Plus, worldbuilding-wise, it seemed like a really complicated society to just inflict on a bunch of unwilling participants, and it seemed to make virtually no one happy--how was this going to continue? Again, I felt like I was being asked to accept a lot of stuff as given that I just couldn't. It reminds me of those questions where you're told you have to choose to sacrifice one person for the sake of everyone else, and you're not allowed to come up with any other alternative. NO, that's not how life WORKS.

Like I say, though, it's been ages. Maybe I'd be more tolerant now. I did like the details, like using butter for hand cream.

Date: 2017-05-19 02:57 am (UTC)
asakiyume: (miroku)
From: [personal profile] asakiyume
Normalization is definitely a survival mechanism. An omnipresent stimulus ceases to be startling; it *has* to. That doesn't mean you have to approve of the situation--definitely not: acknowledging a reality doesn't mean you approve of it. But you do have to acknowledge the reality; if you don't, depending on the situation, you might not survive long.

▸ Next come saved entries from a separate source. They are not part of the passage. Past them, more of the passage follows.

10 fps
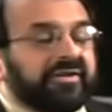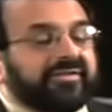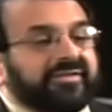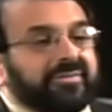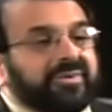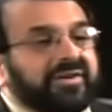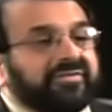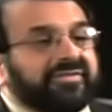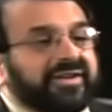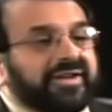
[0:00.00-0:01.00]
Some have
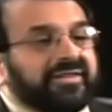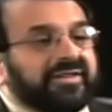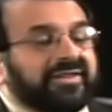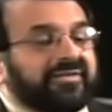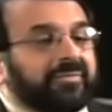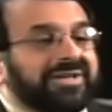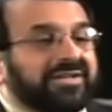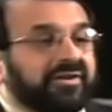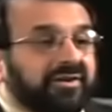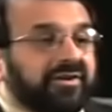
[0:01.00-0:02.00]
said that that's
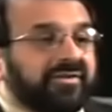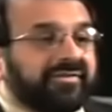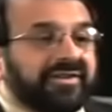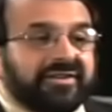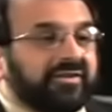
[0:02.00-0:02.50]
because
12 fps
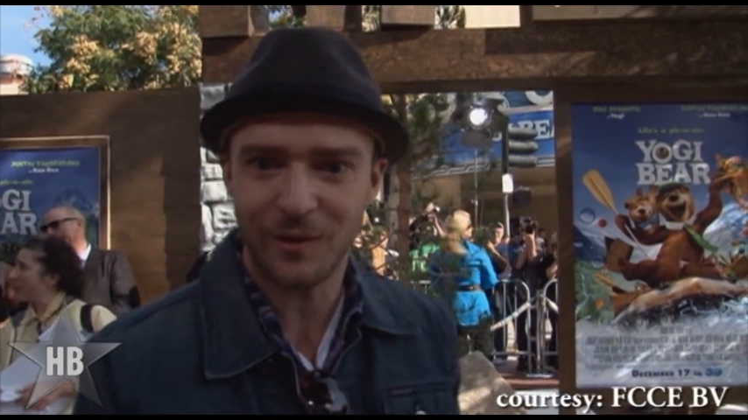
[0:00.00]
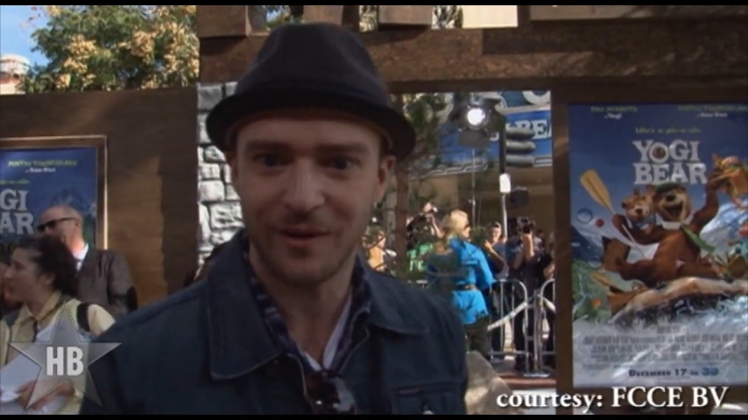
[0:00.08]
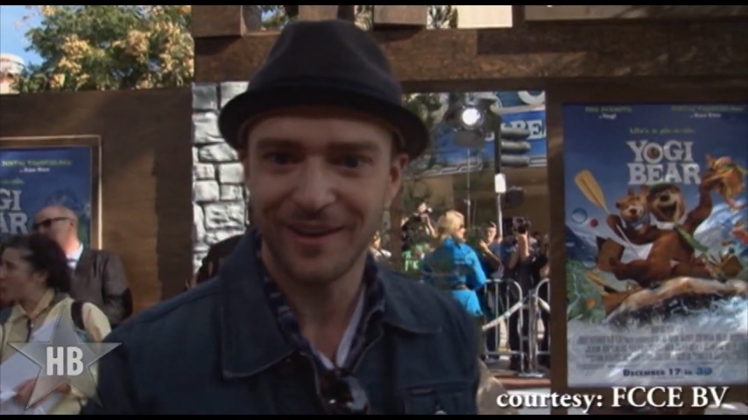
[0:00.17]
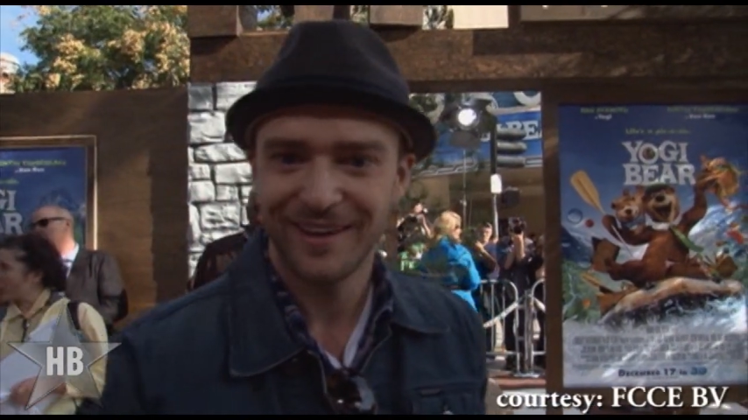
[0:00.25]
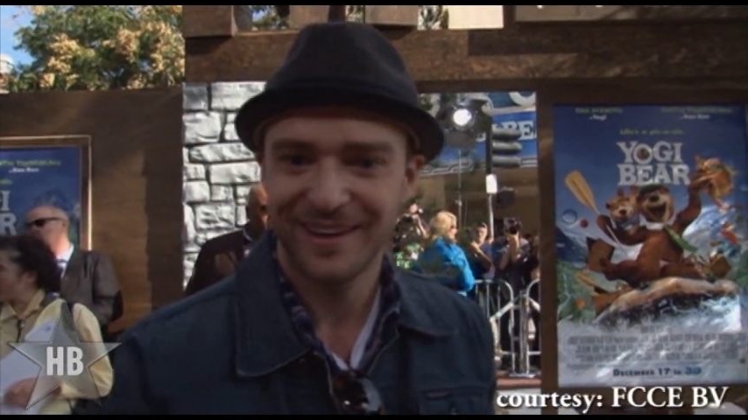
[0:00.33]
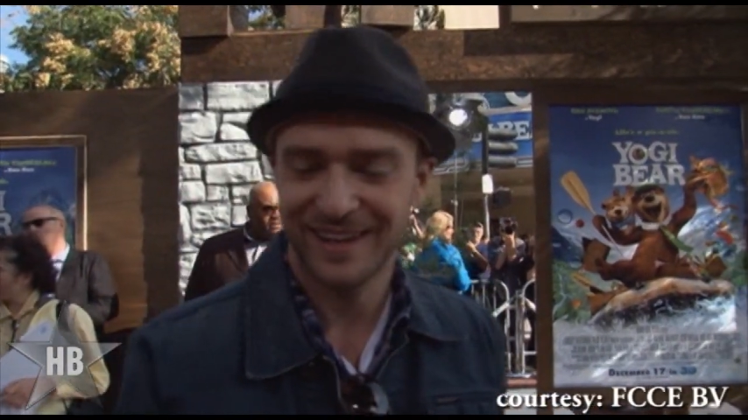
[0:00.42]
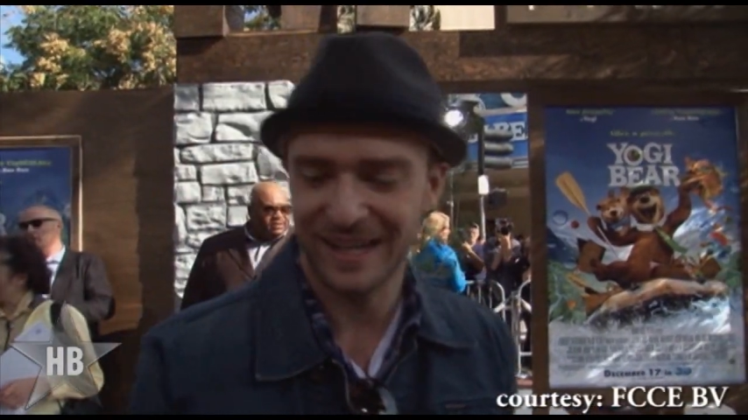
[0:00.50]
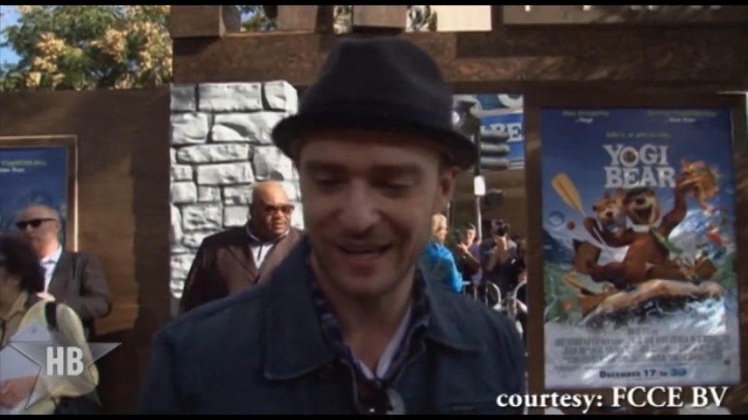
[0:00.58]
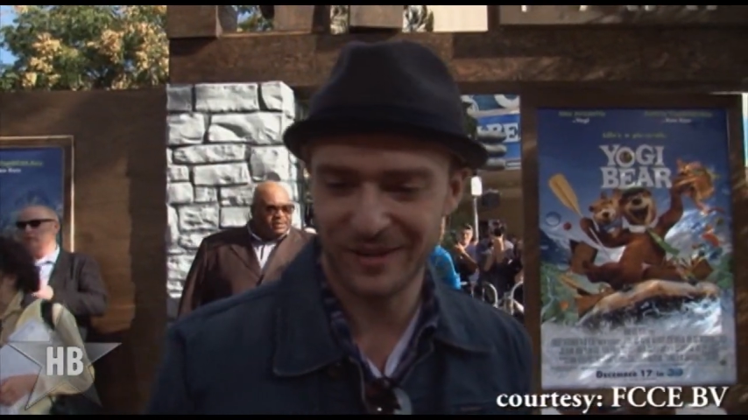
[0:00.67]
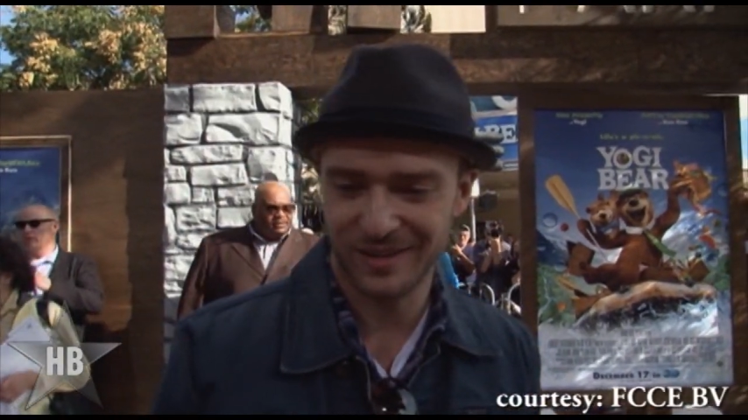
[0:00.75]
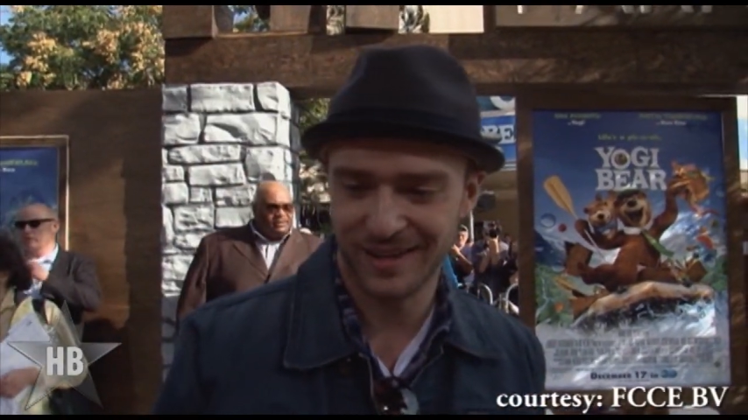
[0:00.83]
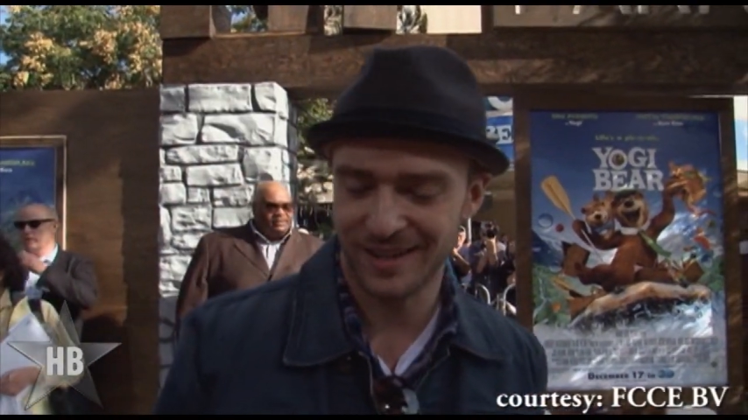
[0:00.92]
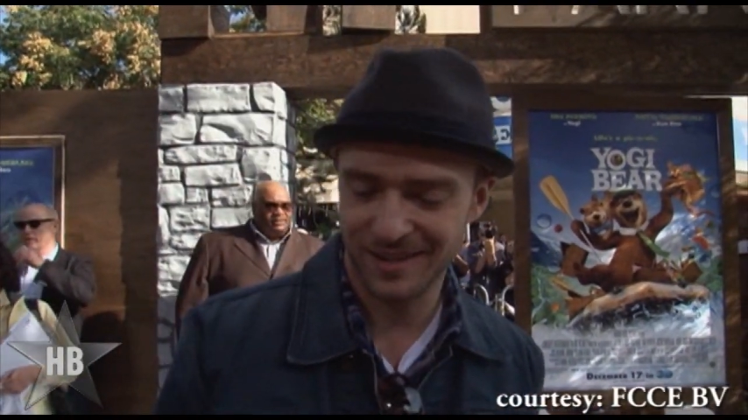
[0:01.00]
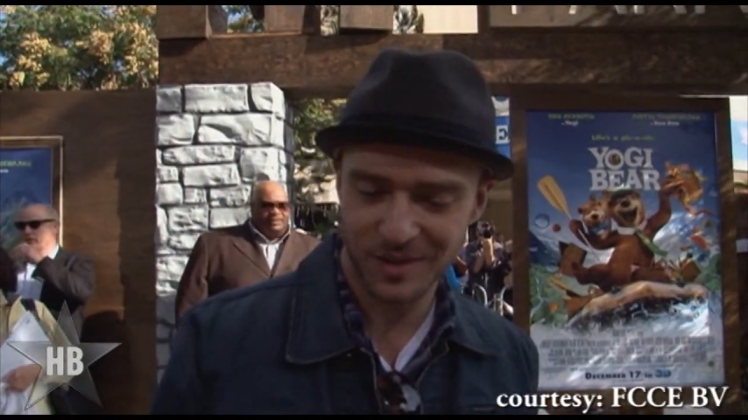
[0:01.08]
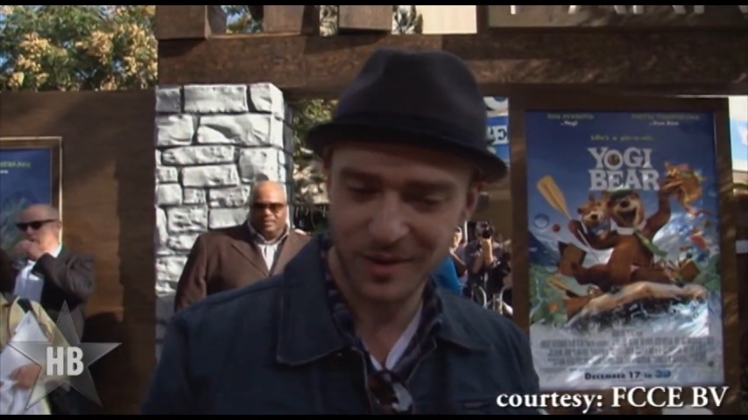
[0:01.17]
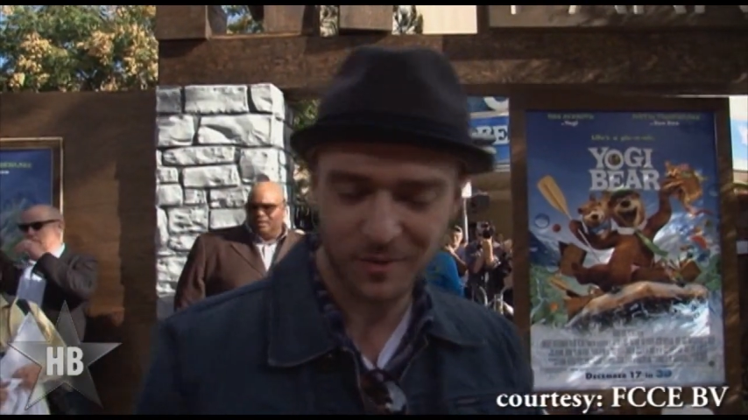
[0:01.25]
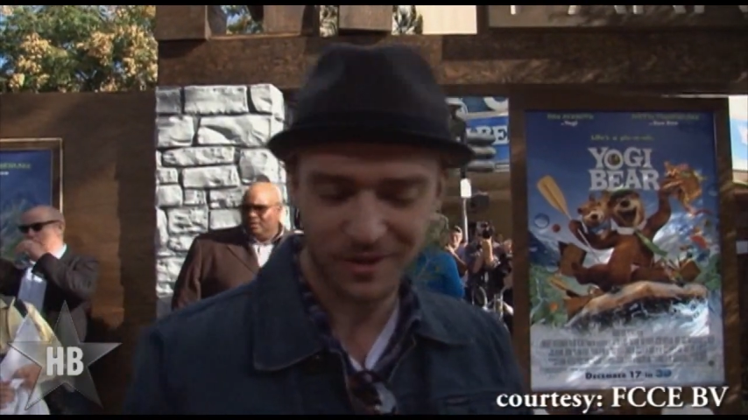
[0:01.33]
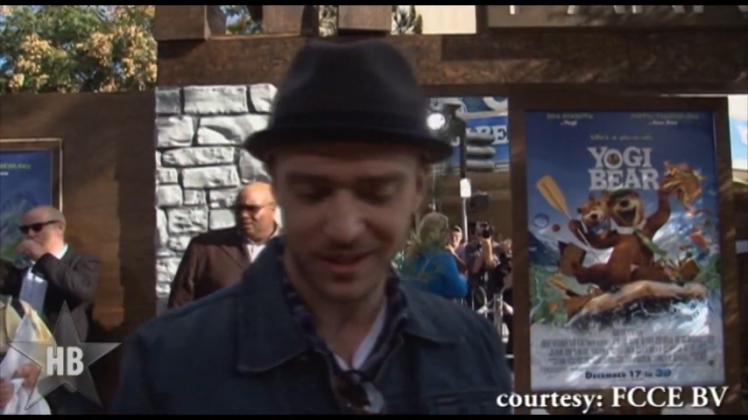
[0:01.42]
heard some Justin
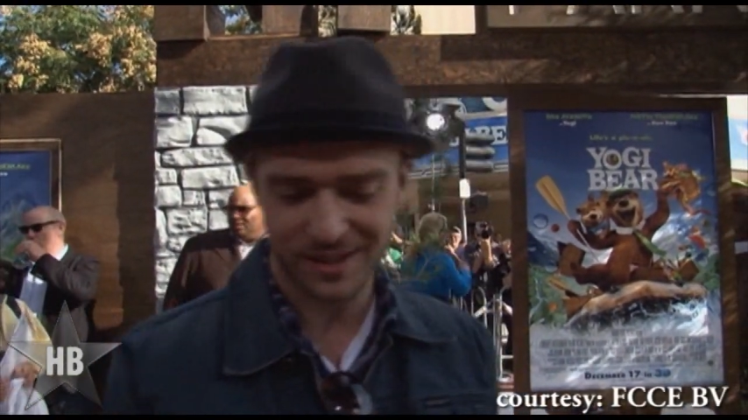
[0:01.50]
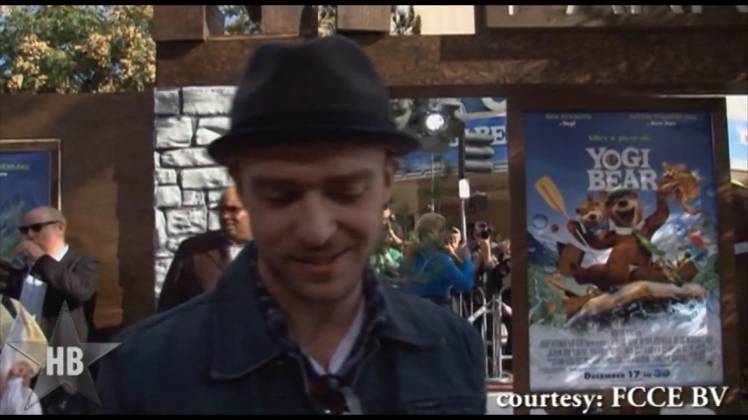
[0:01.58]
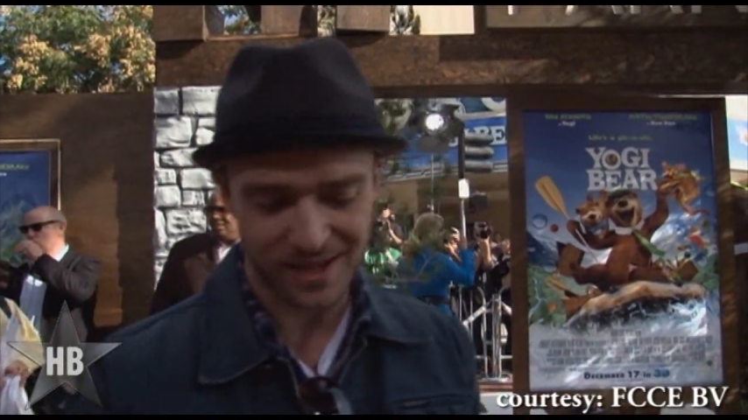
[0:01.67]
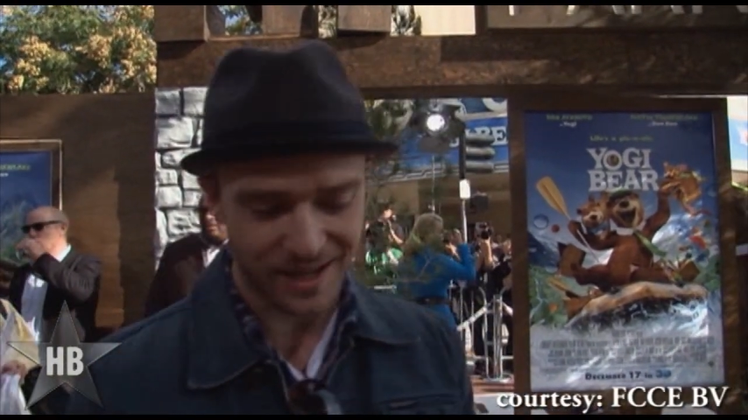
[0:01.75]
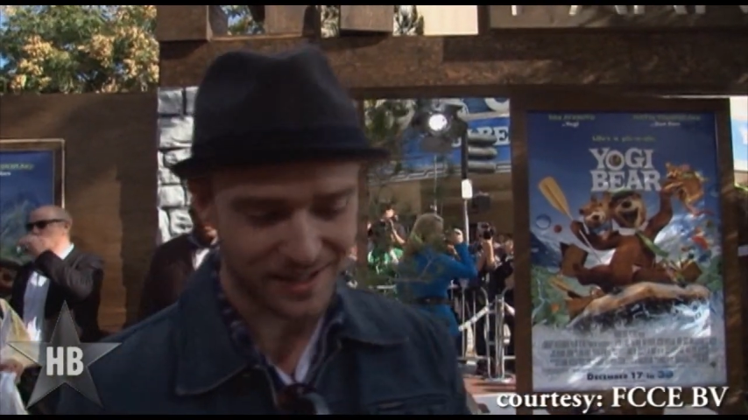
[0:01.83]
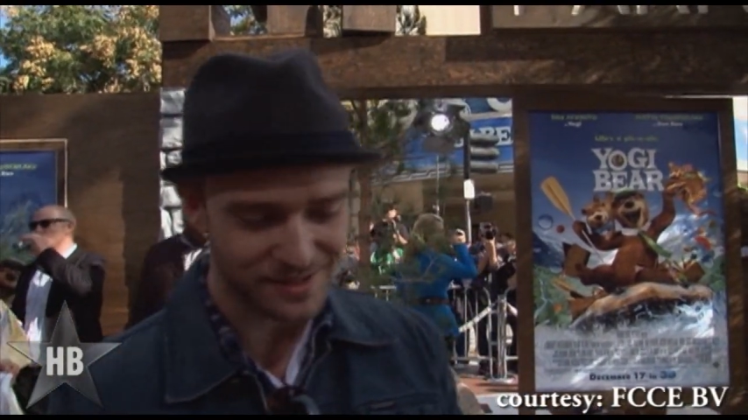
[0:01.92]
Timberlake's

With you 100 percent on women being predated on even if/especially if they're theoretically being protected.

Date: 2017-05-19 03:18 am (UTC)
asakiyume: (miroku)
From: [personal profile] asakiyume
Well, I know there are sects that have all sorts of unpleasant practices, but no: it doesn't make me think a takeover of the whole country (or all of Canada) is likely. How extensive is Gilead supposed to be in the book? I can't remember.

Things like the Quiverfull ideology work best when they can cast themselves as in opposition to a corrupt larger society--they're not so great at **running** the larger society. The current US population is approximately 320 million people; Wikipedia estimates adherents of Quiverfull philosophy as in "the thousands to low tens of thousands." That makes them about equal to the number of Scientologists (25,000) in the United States.

I mean, things can happen! Marjan Satrapi's Persepolis shows how lots of people in Iran weren't expecting their cosmopolitan society to succumb to fundamentalism, and yet it did. So yeah, it's good to be vigilant . . . I just don't think it's an imminent threat.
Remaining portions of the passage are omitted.